Stay safe during COVID 19 by following the CDC Guidelines, washing your hands, social distancing, and keeping good air quality in your home with a Quite Cool Whole House Fan.

What is Mass Cooling?

Explanation in Ordinary Words

Think of a fireplace. What’s hotter the flame or the coals? The coals. After the coals burn down, what keeps the air warm in the house? The big thick bricks in the fireplace, right? The bricks have all that radiant heat stored inside them to heat the air in your home.

In the summer the attic in your home can heat up to 150 degrees. When this happens, all that radiant heat transfers down through the studs into the drywall. This causes the air in the room to heat the room. Your air conditioner works on a closed system which cools the air down, but not the hot mass of the home. The hot mass of the home heats up the air when your air conditioner turns off, again and again.

This is how a QuiteCool whole house fan works. In the late afternoon when the air temperature is cooler, open up a couple of windows four to six inches wide. Next, turn on your QC fan on high. This will pull the outside cooler air across the room cooling down your carpet, and furniture, all at the same time. This will push all the hot air out of your attic. The moving cool air makes the room feel like it is 10 degrees cooler, i.e. 78 outside feels like 68 moving through the house. When you go to bed, turn the fan to low. You leave on low for four to eight hours, cooling the mass of your home. This will remove all the radiant heat out of your home.
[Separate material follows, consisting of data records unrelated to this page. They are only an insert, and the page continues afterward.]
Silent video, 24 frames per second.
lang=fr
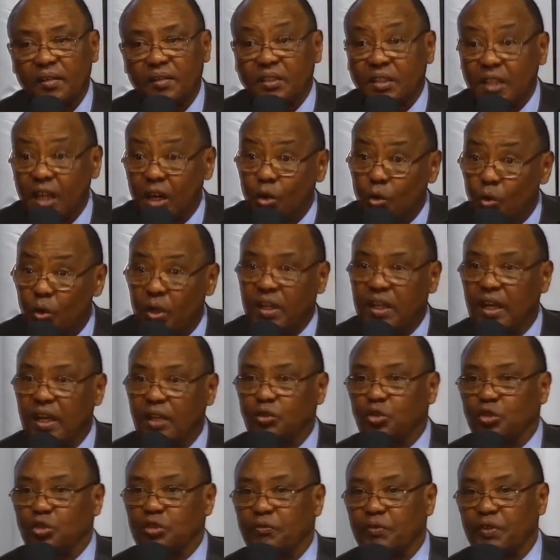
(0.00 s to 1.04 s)
C'est lui qui a
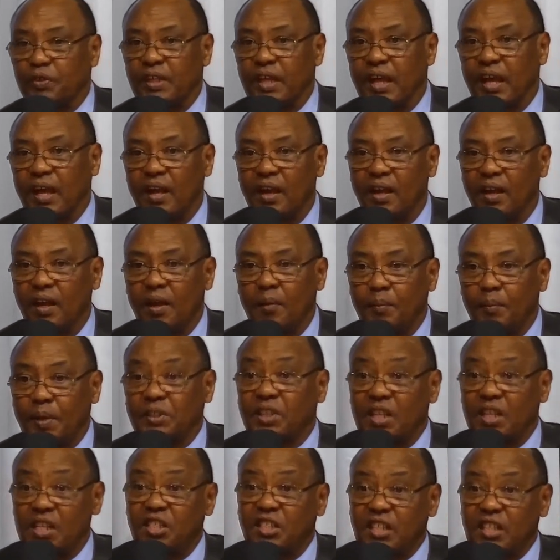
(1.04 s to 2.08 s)
jugé fidèle, parce
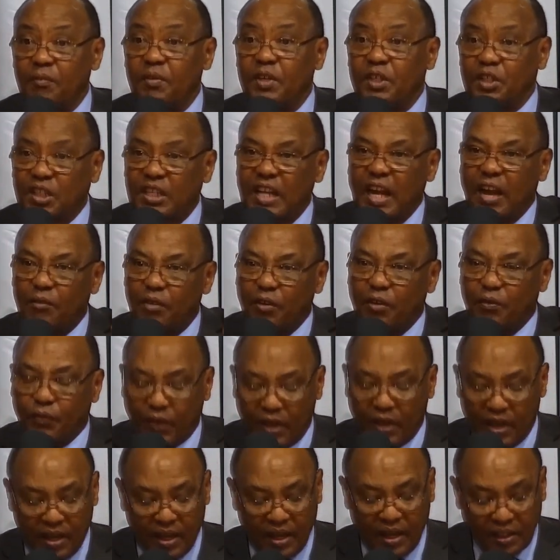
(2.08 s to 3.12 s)
qu'il savait ce qu'il avait
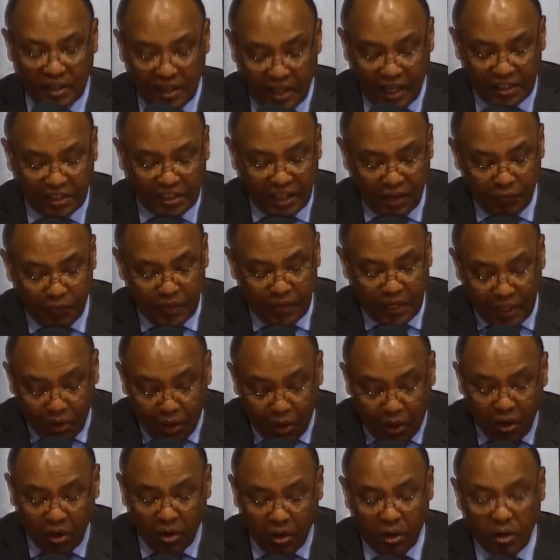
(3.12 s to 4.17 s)
fait dans sa vie. Et
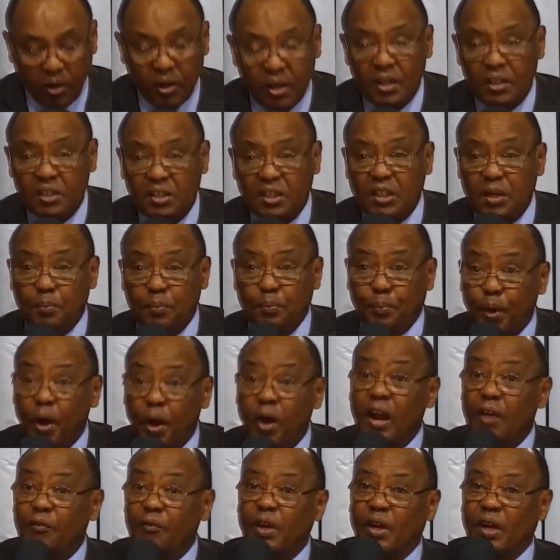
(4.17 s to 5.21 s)
donc, si Paul
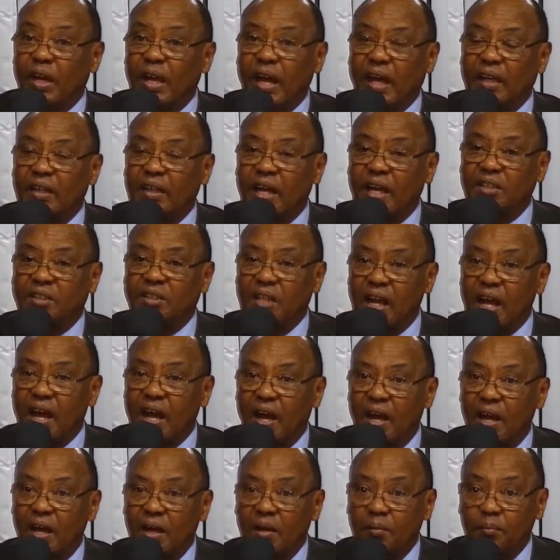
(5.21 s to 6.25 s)
avait regardé à cela,
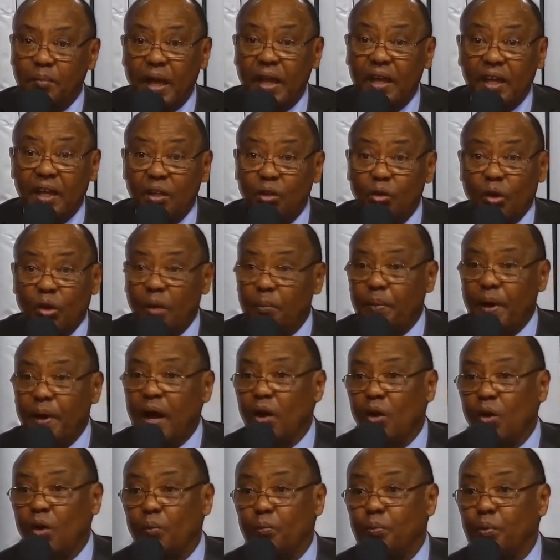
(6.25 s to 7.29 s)
ben, il n'aurait pas
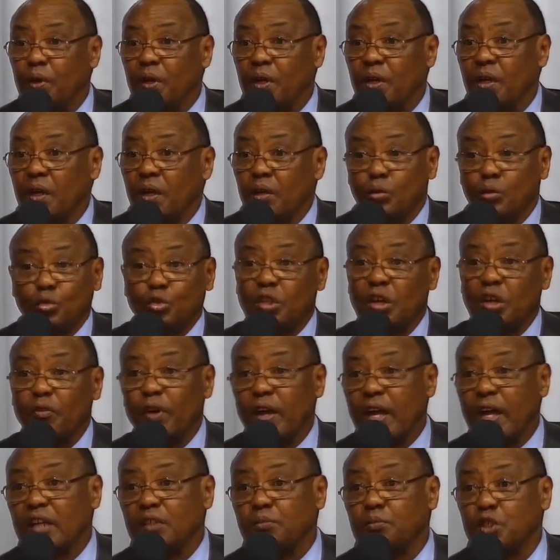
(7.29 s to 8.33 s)
accompli tous ces
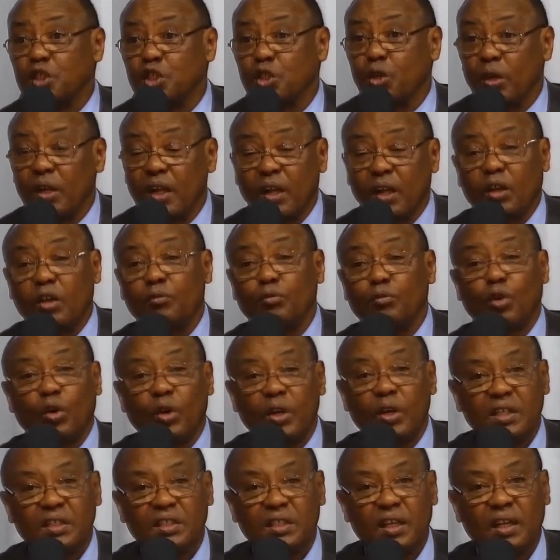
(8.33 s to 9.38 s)
voyages missionnaires que vous
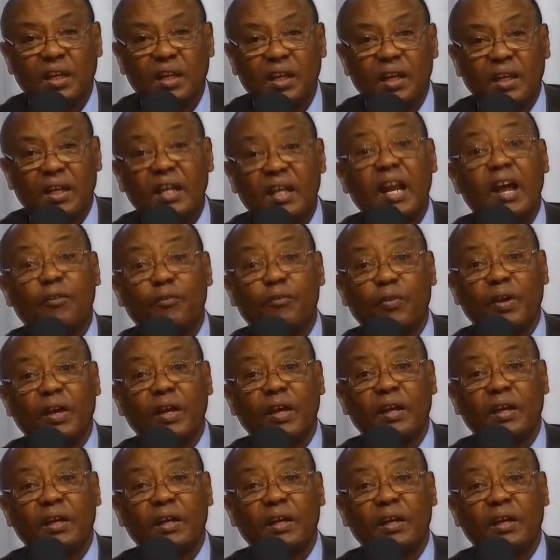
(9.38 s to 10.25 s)
connaissez, qu'il a fait.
The next morning when you leave your house, close your windows, and close your blinds. Then when you come home later in the day, you arrive to a much cooler home.

Examples:

  1. Say you have just prepared a hot bowl of chili and have included all the fixings in your chili. You are now ready to take that first bite of chili. What is the first thing you do after you scoop a spoon full of chili? You blow on that spoon of chili. Why? Because you want to cool that spoon full of hot chili down to take away the heat.
  2. What do many people do when they come home in the evening and it is really hot inside their home, but cooler outside? They open their windows instead of turning on their A/C so they can draw in that cool air. These open windows create a cross breeze and cool the home. This is thermal mass cooling.

Tech Talk

The “passive” cross breeze described above becomes an “active” breeze for QuietCool homeowners. This is the key to thermal mass cooling. Passive breezes within a home will eventually cool the ambient air to a comfortable level but will not move enough air to cool the mass within the home.

When correctly sized, a QuietCool system will fully exchange the entire air volume of a home 15-20 times per hour, or about one full air exchange every 3 to 4 minutes. The “active” breeze is how QuietCool thrives.

Mass “cooling” results because the QuietCool system is removing stale, hot air and replacing it with fresh cool air. All of this is occurring at a high rate of speed and volume, 15-20 times per hour, which is why it works so much better than a window which is slightly cracked open.

Therefore, do not recycle hot, stale ambient air through a closed-loop air conditioning system. Instead use a QuietCool system to exchange hot, stale ambient air with fresh, cool outside air, through an open-loop whole house ventilation system… and at a fraction of the cost of running an air conditioner.

Net Effect of Cooled Mass

A “cool mass” home does not reheat as much or as quickly as a “hot mass” home. Within a day or two of installing a QuietCool system, homeowners are amazed when they come home after work and their house is still cool from the night before!

The reason the home remained cool was that the mass of the home had been cooled by a QuietCool system and thus did not reheat as rapidly as it typically would.

QuietCool is truly a revolutionary product that allows people to save money by turning their A/C off and turning their QuietCool system on!